Working data:
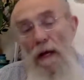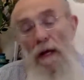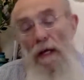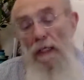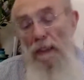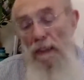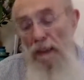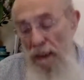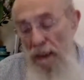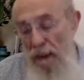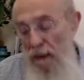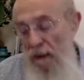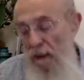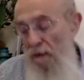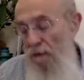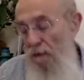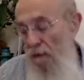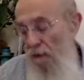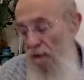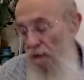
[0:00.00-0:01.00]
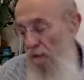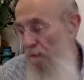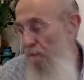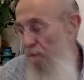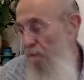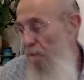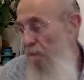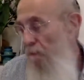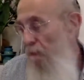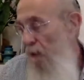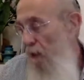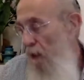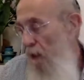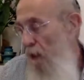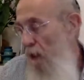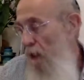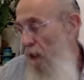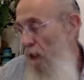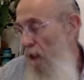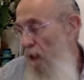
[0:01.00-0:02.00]
64.
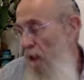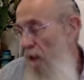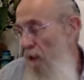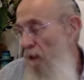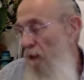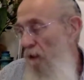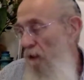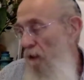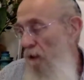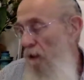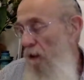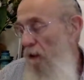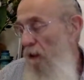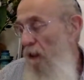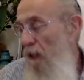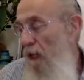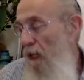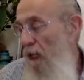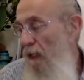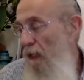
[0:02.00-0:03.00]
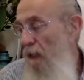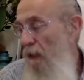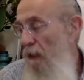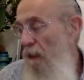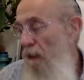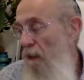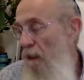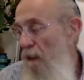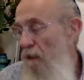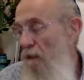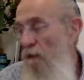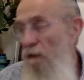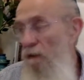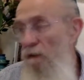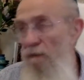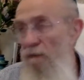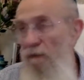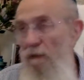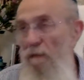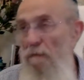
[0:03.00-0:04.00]
So this guy is looking
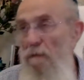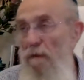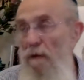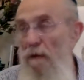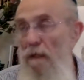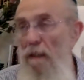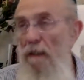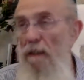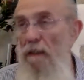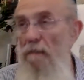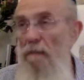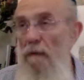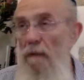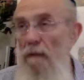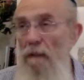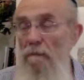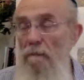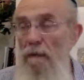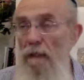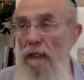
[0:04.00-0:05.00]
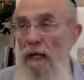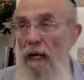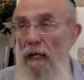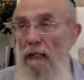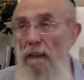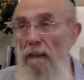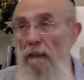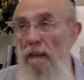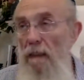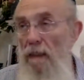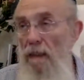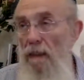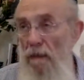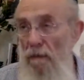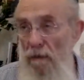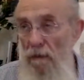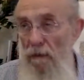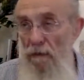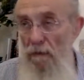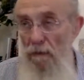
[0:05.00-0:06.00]
for a parking spot in Manhattan. Did you ever
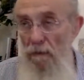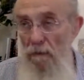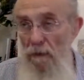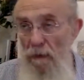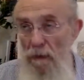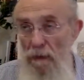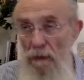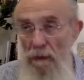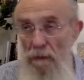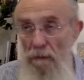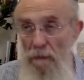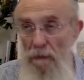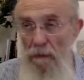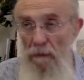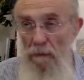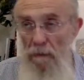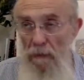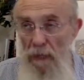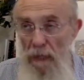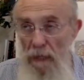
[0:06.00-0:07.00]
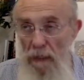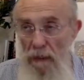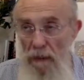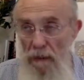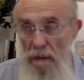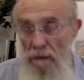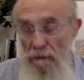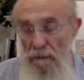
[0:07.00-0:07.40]
look for a parking spot in Manhattan?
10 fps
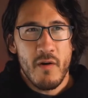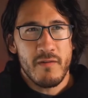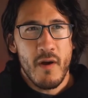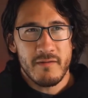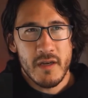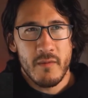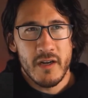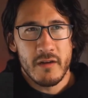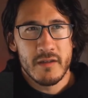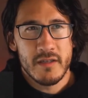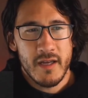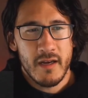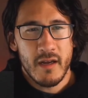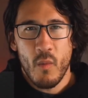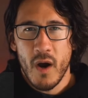if you have someone in good
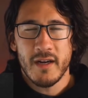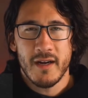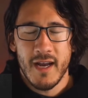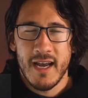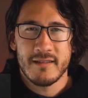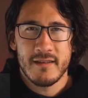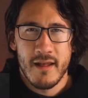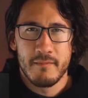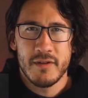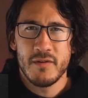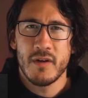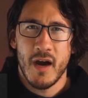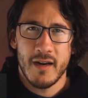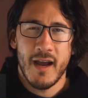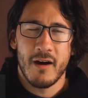standing, why not ask them to
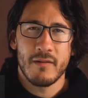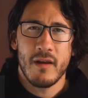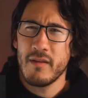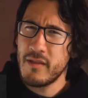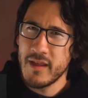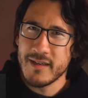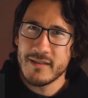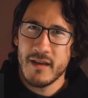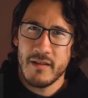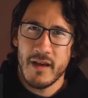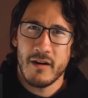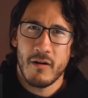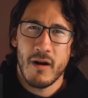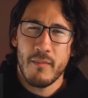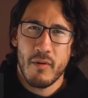cut out the things that
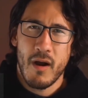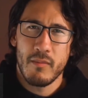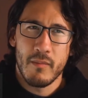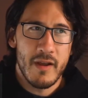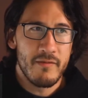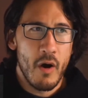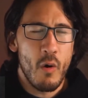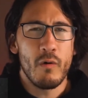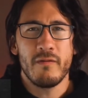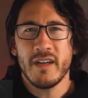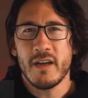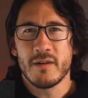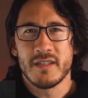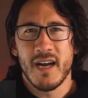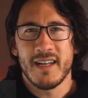are a problem? If the whole video
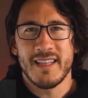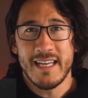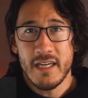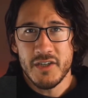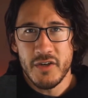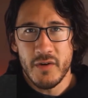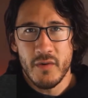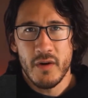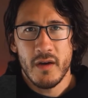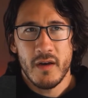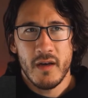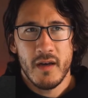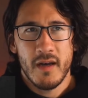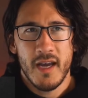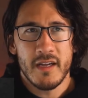is not the issue,
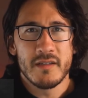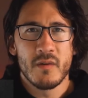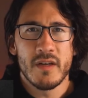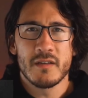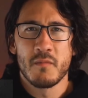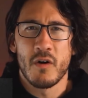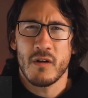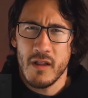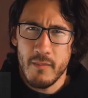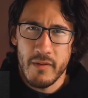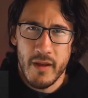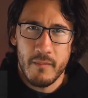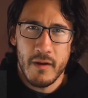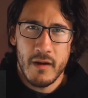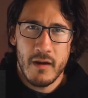and it's only a small clip of
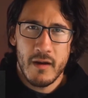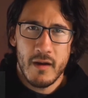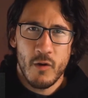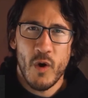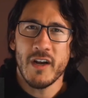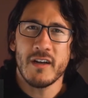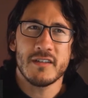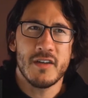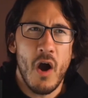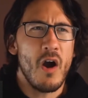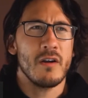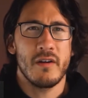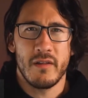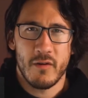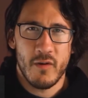them, why not talk
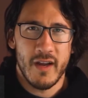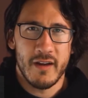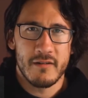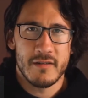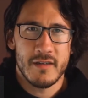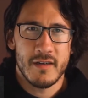to the creators?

Problem details: The required output is the line containing "[0:04.00-0:05.00]" plus every line after it to the end of the data, copied exactly and with no pictures.

Exercise result:
[0:04.00-0:05.00]
[0:05.00-0:06.00]
for a parking spot in Manhattan. Did you ever
[0:06.00-0:07.00]
[0:07.00-0:07.40]
look for a parking spot in Manhattan?
10 fps
if you have someone in good
standing, why not ask them to
cut out the things that
are a problem? If the whole video
is not the issue,
and it's only a small clip of
them, why not talk
to the creators?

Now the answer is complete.